▶ **REQUIRED WORK**: There is material below. Print exactly the lines starting at the line with "[0:00.00-0:00.90]" and ending at the line with "Word for word: um, but", ends included, and no others.

━━━━━ EXTRACTED DATA

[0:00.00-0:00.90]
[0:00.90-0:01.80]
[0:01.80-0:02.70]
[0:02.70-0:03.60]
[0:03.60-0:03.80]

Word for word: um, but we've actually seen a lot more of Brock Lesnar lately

━━━━━━━━━━
━━━━━ EXTRACTED DATA

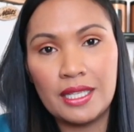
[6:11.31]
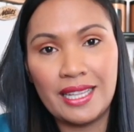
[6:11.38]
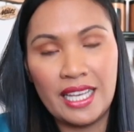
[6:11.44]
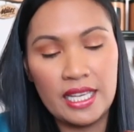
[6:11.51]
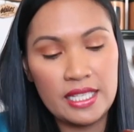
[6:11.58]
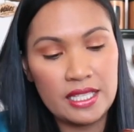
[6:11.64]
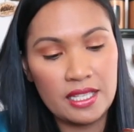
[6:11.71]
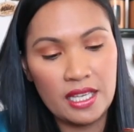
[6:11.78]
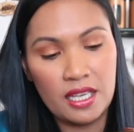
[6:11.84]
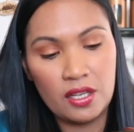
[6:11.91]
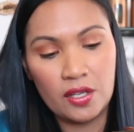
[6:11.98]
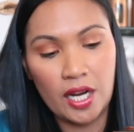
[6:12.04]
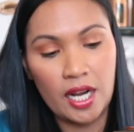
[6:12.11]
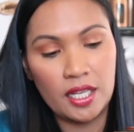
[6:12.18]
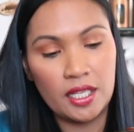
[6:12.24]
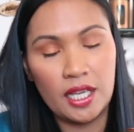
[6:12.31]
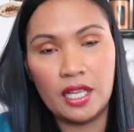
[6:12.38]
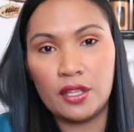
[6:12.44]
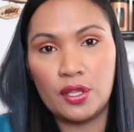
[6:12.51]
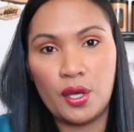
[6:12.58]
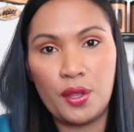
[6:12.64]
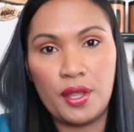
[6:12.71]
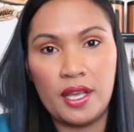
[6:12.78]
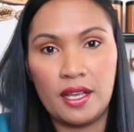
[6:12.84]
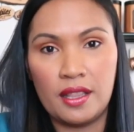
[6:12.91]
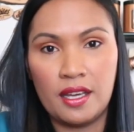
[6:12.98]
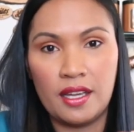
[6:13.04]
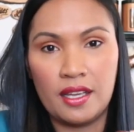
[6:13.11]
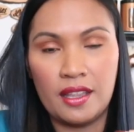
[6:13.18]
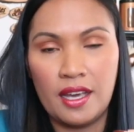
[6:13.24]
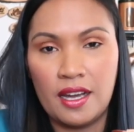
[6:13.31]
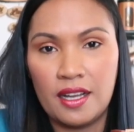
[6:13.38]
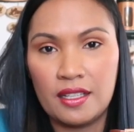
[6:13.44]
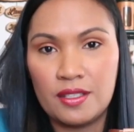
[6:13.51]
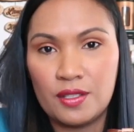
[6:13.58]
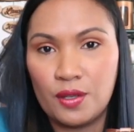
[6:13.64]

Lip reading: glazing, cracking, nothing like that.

━━━━━━━━━━

▶ **WRITTEN SOLUTION**:
[0:00.00-0:00.90]
[0:00.90-0:01.80]
[0:01.80-0:02.70]
[0:02.70-0:03.60]
[0:03.60-0:03.80]

Word for word: um, but we've actually seen a lot more of Brock Lesnar lately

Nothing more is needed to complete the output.